Once that’s decided though, you have to make arrangements for them to sleep in your room with you for the first six months. Six months is advised but I don’t think I know of many parents that have gone that long in reality. It’s all to do with Sudden Infant Death Syndrome (SIDS) of course, so you’ll make your own judgement when the time comes.

So, in your room for the first months will you use a Chicco Next-to-Me type cot that has sides that lower down? Or a Moses basket? Or a proper crib? Who will sleep next to the baby? What will the middle of the night routine be when the baby needs feeding? These are not necessarily easy decisions to make as it could have a big impact on your sleep above and beyond just having a baby in the room.

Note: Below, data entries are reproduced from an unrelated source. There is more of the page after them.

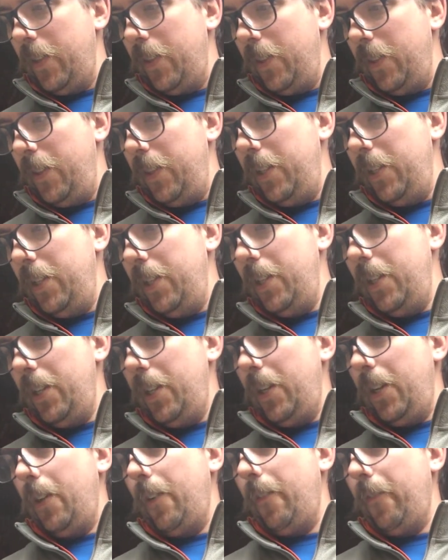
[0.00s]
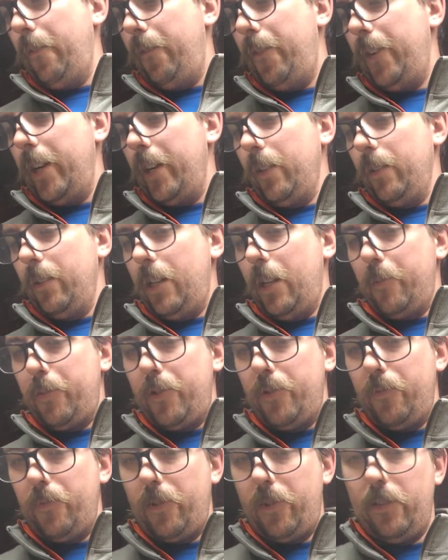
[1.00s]
The final
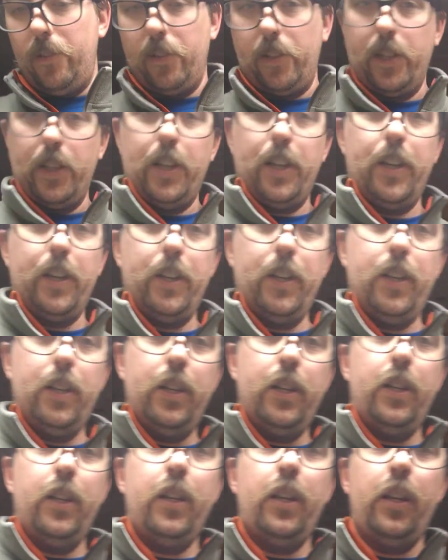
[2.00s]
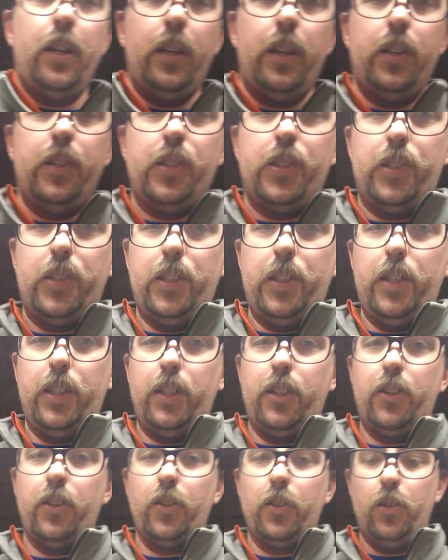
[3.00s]
option we're going to look at is the
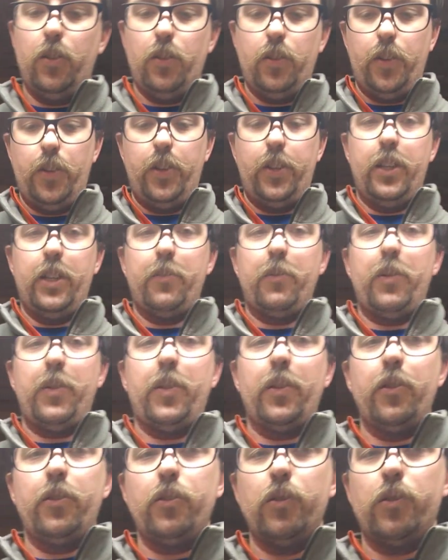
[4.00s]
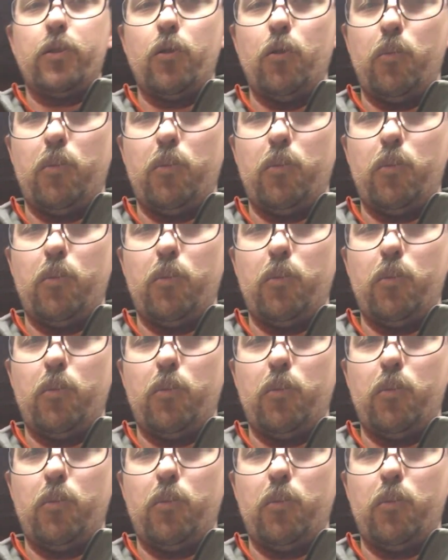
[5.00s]
good old number 32 scope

Once that’s decided, what will they sleep in? A blanket wrapped tightly around them under their arms? Maybe a swaddle blanket, or a velcro swaddle blanket (these are pretty good actually!)? Perhaps a GroBag? For us this decision evolves as N grows to take into account how much he moves and squirms really. Plus we got a sense he was frustrated at having his arms swaddled in the end.

Then what about a bedtime routine? What will that be? When will you start? Who will do what? Will it start at a set time or be flexible to start with and a set time later on? What time will that set time be? For us it was important to get him in a bedtime routine after about five weeks. Don’t worry, we are not expecting him to learn the routine any time soon. However as soon as he can possibly pick it up he will because we have already started. Plus, it helps us in a way to have a routine for him.

Then comes the time you put them down to sleep by themselves but still in your room. We are not there yet but I’m sure we will be terrified when we do! And then the decision around when to put them to sleep overnight in their own room! That transition will be a lot of fun, not!

In conclusion…

It’s tough being a parent, hard making those decisions. Those life or death decisions sometimes, especially early on in your child’s life. I’ve mentioned only a few here as there are so many you make, like which buggy, which car seat etc. I couldn’t list them all!

The thing is though, and hopefully this will put your mind at rest a bit, these decisions are reversible on the whole. Not every decisions is, and if they are reversible then it’s not always easy, but mostly you can ‘undo’. However, my piece of advice is to not just make a decision too quickly. To not change things based on one experience (unless something life endangering happened of course!). Sometimes the hardest decision is to do nothing.

Do you know anyone expecting? Perhaps sharing this with them will help them think about things in advance and understand what they need to think about, and also help them understand they’re not along in making tough decisions.